What you have to do –
The expected output is an exact copy of the lines from the one containing "[6:50.01-6:51.05]" through the final line of the entries below, with no images.

*** Study material ***

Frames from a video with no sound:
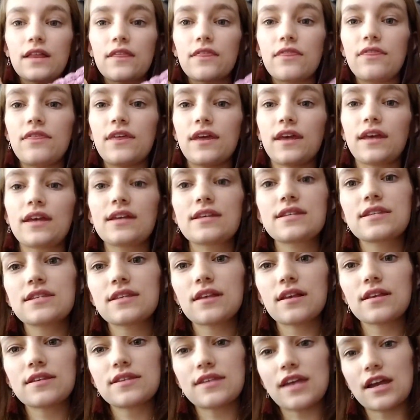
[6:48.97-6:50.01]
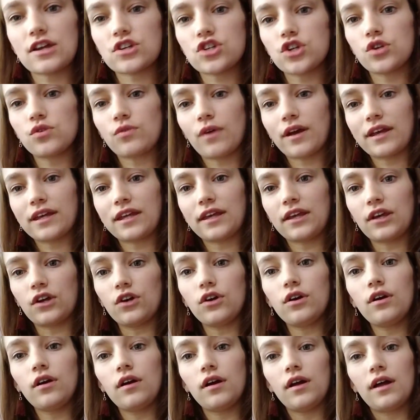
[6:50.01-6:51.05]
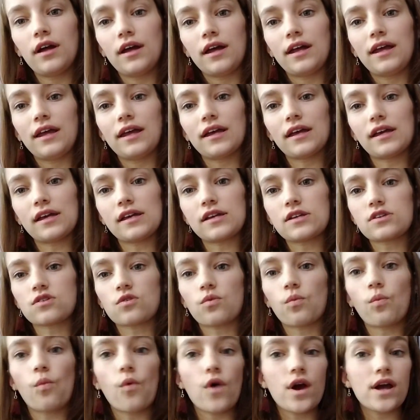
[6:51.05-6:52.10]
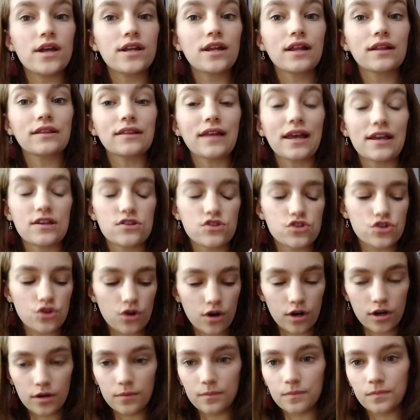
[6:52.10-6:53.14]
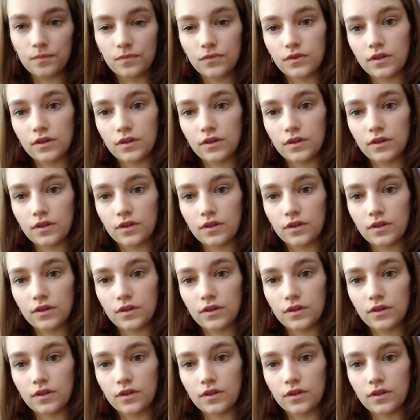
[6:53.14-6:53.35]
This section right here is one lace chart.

*** End of Study material ***

Written solution –
[6:50.01-6:51.05]
[6:51.05-6:52.10]
[6:52.10-6:53.14]
[6:53.14-6:53.35]
This section right here is one lace chart.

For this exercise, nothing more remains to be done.